Stored items

———

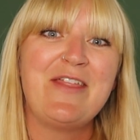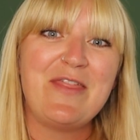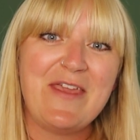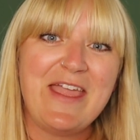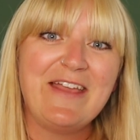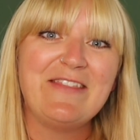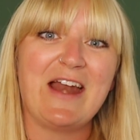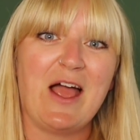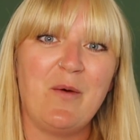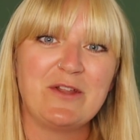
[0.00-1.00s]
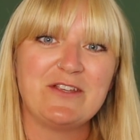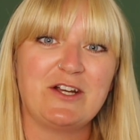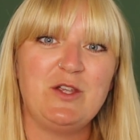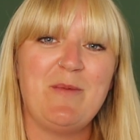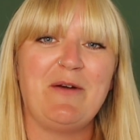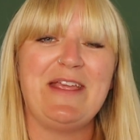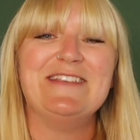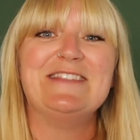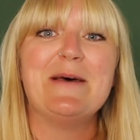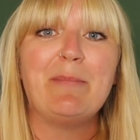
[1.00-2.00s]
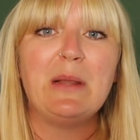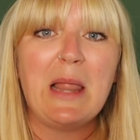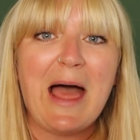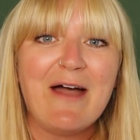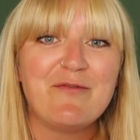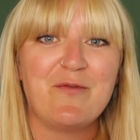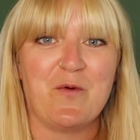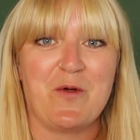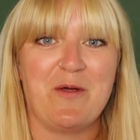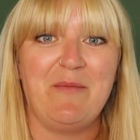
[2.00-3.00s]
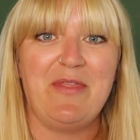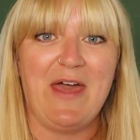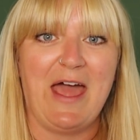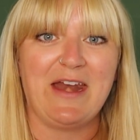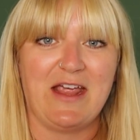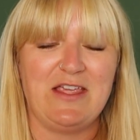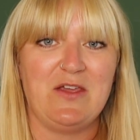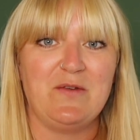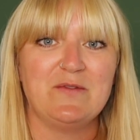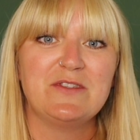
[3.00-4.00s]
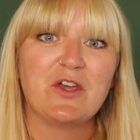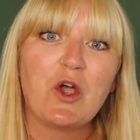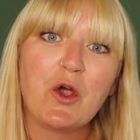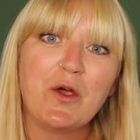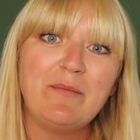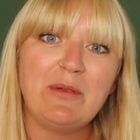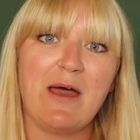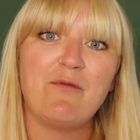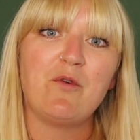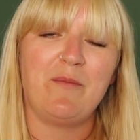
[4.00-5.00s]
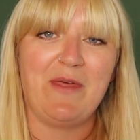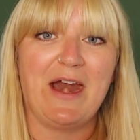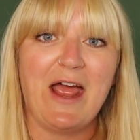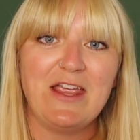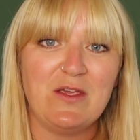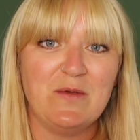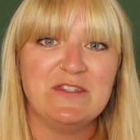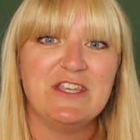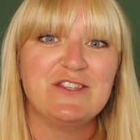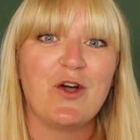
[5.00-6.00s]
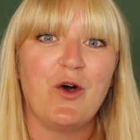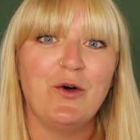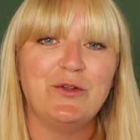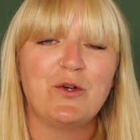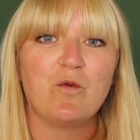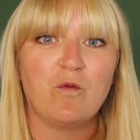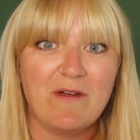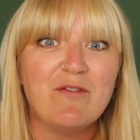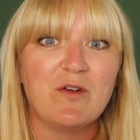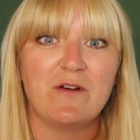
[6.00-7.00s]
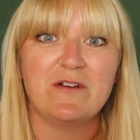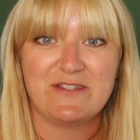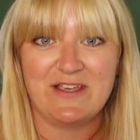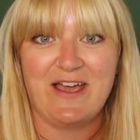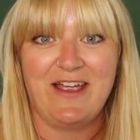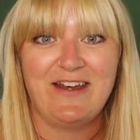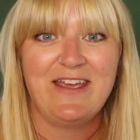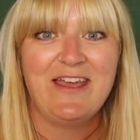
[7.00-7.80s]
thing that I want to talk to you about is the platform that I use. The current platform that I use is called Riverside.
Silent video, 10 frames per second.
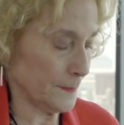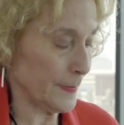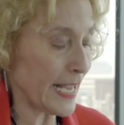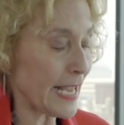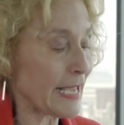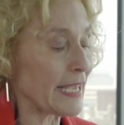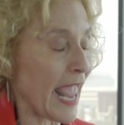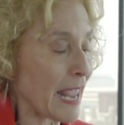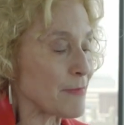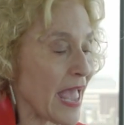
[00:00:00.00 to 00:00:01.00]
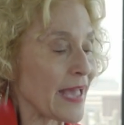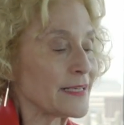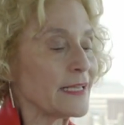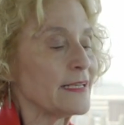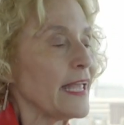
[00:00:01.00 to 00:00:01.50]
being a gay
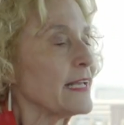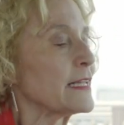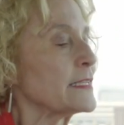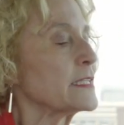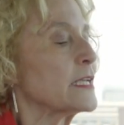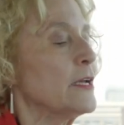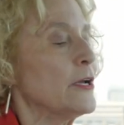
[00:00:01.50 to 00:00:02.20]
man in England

———

> _WHAT THE TASK ASKS_
Nothing but the lines from the one that holds "[6.00-7.00s]" through the end of the data should appear, written out exactly, without pictures.

> _ANSWER SPACE_
[6.00-7.00s]
[7.00-7.80s]
thing that I want to talk to you about is the platform that I use. The current platform that I use is called Riverside.
Silent video, 10 frames per second.
[00:00:00.00 to 00:00:01.00]
[00:00:01.00 to 00:00:01.50]
being a gay
[00:00:01.50 to 00:00:02.20]
man in England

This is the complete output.